My goodness, that document is horrendous! Unfortunately the response AD linked to is no longer available, but I’m sure it was comprehensive and scathing.
They complain that different vendors do things differently, forcing you to just deal with one vendor. Um… Pot/kettle?
The table of equivalent technologies is filled with “not specified” on the J2EE side. Yeah, that’s because it doesn’t matter. Want a webserver? Fine, pick one. Need a firewall? Okay, which do you want to use? Really, complaining that there isn’t a single standard database, for example, is just silly.
Love the hardware tables, too. .NET is now pitched against J2EE/Unix. And blow me, UNIX boxes cost more than Wintel boxes! Another win for .NET! Except… J2EE runs on the cheaper boxes as well… doh!
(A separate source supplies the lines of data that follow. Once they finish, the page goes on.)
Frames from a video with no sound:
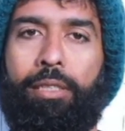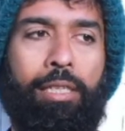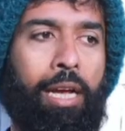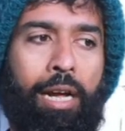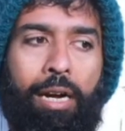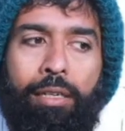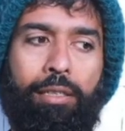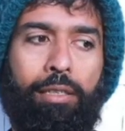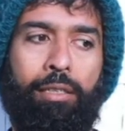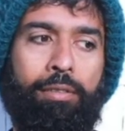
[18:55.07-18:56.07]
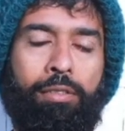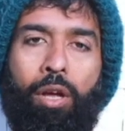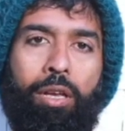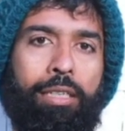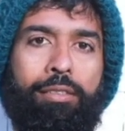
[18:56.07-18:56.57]
He had a
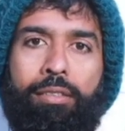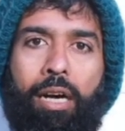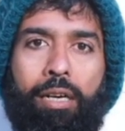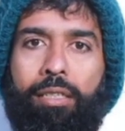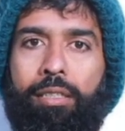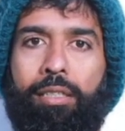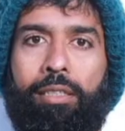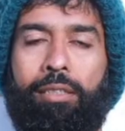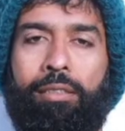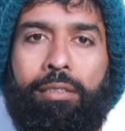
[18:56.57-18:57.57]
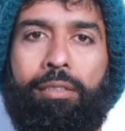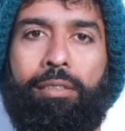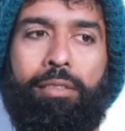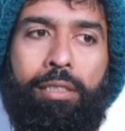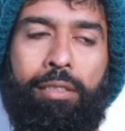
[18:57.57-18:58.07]
solid start in
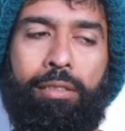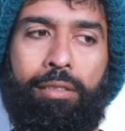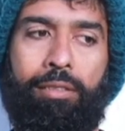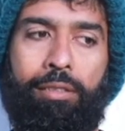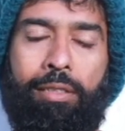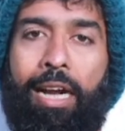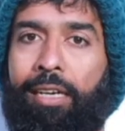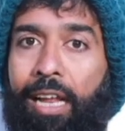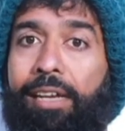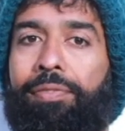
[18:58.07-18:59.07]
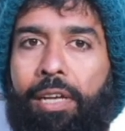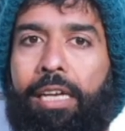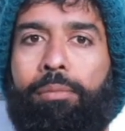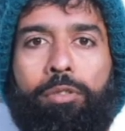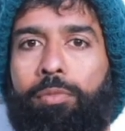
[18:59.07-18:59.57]
that
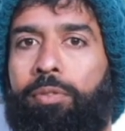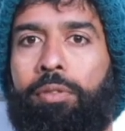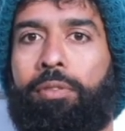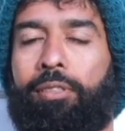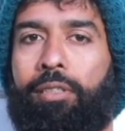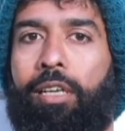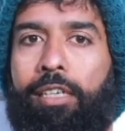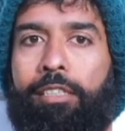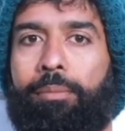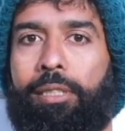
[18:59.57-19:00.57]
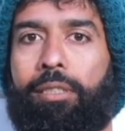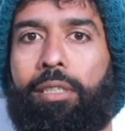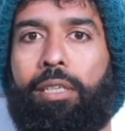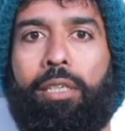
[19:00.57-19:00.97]
lifetime to move towards enlightenment.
[quote]Since J2EE will be layored on traditional transaction processing monitors (which the vendors have benchmarked), but will add the overhead of the Java programming language, the Java virtual machine, and the EJB (middle tier) infrastructure, a reasonable guess is that J2EE will perform at 50% of the equivalent non J2EE (e.g. Tuxedo performance). I will therefore use a 50% adjustment factor to estimate the J2EE throughput capabilities.
[/quote]
Good guess. Any evidence? No? What exactly were you paid for? Certainly not research, then…
And the final conclusion, upon which the entire J2EE vs .NET argument hinges:
[quote]The single most important differentiating characteristic between these two platforms is overall system profitability. […] For the first time, these functionalities are available at on a commodity hardware platform for a fraction of the cost of Unix based solutions.